Je n’aborde point l’illusion d’une paix constante, mais l’efficience dans ce que vous dites entreprendre pour le bien de l’humanité… Si nous persistons dans les écrits déclaratifs et non dans des actions démonstratifs, il nous sera pénible de constater l’évolution accablante de l’homme en chose incompréhensible.

Tant qu’il y aura des Hommes, tant l’espoir du changement ne se lassera d’exister. Puisque nous sommes une extension de l’infinie beauté du cosmos, la laideur dans laquelle nous baignons finira, tôt ou tard, par nous répugner.

Aujourd’hui, la possibilité d’embrasser de meilleures décisions s’offre à vous, alors, pardonnez-moi, à moins que vous soyez diplômés d'inconscience ou possédant un doctorat de l’ignorance : Agissez !!! Faites valoir votre couronne, votre présidence, vos titres, votre position, au moins, ne serait-ce que pour satisfaire votre indéfectible estime personnelle.

Aux chefs de l’humanité, à ceux qui ont eu l’occasion de donner un autre sens à ce globe terrestre, je m’adresse à vous : avant que le soleil ne se fatigue de briller votre route marqués de pouvoir et de titres, prenez les réels décisions qui s’imposent. Certes, vous réveillerez de la rancune à volonté, mais vous aurez marqué les mémoires angoissées de souffrances non désirées. On ne parlera pas de vous comme étant un homme ou une femme de son temps, mais comme étant celui ou celle ayant choisi la voie que rares choisissent. Non…que plus personne ne se donne la peine de choisir.
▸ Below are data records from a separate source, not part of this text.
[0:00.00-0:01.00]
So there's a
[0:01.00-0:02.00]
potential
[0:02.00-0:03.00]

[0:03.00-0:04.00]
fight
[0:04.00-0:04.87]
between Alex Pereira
Avant que l’orient ne se déchaîne et que l’occident emboîte le pas, avant que les peuples ne soient infectés par le syndrome du chaos, semant ainsi la destruction de manière irréfléchie. Avant que le magma ne nous rappelle notre insignifiance, avant que de nouvelles galaxies ne se forment malgré elles. Avant que l’univers ne nous tombe sur la tête et avant que ma rage ne dessine sa marque dans mes entrailles, faites ce que les gens ordinaires ne feront jamais, faites ce qu’il faut pour que les consciences ne s’éteignent plus, faites ce qu’ils n’attendent point que vous fassiez, faites l’impensable pour sauver ce qu’il nous reste de ce bout de terre.

Si seulement vous saviez…ce ne sont point des regards qui se bloquent sur vous, ce sont également des cœurs brisés, des ombres fatiguées, des esprits démolis, des corps manquant de vies. Ce n’est alors donc pas de la fierté qu’ils manifestent envers vous lorsqu’ils crient votre nom, mais l’espoir.
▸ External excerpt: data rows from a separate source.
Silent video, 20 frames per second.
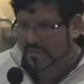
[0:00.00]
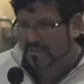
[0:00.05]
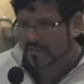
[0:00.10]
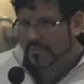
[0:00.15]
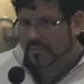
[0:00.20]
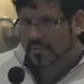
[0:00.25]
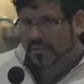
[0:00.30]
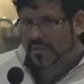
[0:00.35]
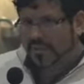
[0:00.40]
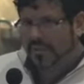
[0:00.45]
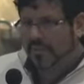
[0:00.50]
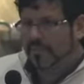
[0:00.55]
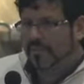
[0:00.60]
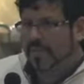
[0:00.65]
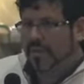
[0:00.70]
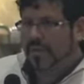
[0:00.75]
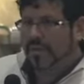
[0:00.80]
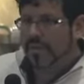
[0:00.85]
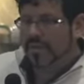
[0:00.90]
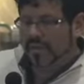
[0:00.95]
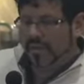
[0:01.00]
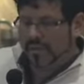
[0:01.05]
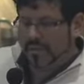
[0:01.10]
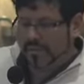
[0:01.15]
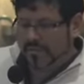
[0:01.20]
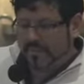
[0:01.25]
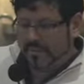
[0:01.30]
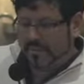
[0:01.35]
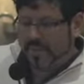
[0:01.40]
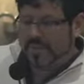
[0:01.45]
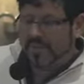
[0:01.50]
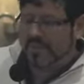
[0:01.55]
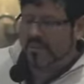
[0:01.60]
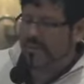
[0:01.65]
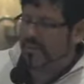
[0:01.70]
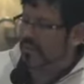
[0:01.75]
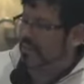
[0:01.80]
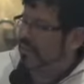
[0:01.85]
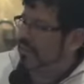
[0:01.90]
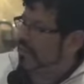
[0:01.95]
when we see
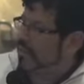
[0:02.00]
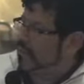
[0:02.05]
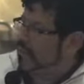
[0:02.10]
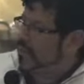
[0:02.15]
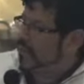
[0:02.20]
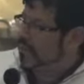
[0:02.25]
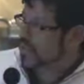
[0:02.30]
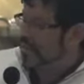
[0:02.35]
patients in clinic. Most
L’espoir que vous agirez pour alléger cette peine journalière insupportable. L’espoir que votre position vous permettra de prendre des décisions, qui sauveront leurs vies de la fosse d’où ils se trouvent. L’espoir que cette silhouette se tenant au loin devant eux, se battra jusqu’à son dernier souffle pour qu’amélioration se produise. Vous saisissez maintenant ? Vous êtes l’espoir de toute une nation, de tout un monde, et quand vos actions ne correspondent pas à cette espérance qui secoue leurs esprits, imaginez ce que vous susciter en eux : des potentiels révoltés !

Alors, je vous le demande conformément à l’article 1er de cette mélodieuse déclaration : êtes-vous certain d’être doué de raison et de conscience, alors que vous assistez à la violation et à la dévalorisation de plus d’un de ces articles à travers le monde ?

Que mes mots vous parviennent, car s’adresse à vous : Une Femme Révoltée.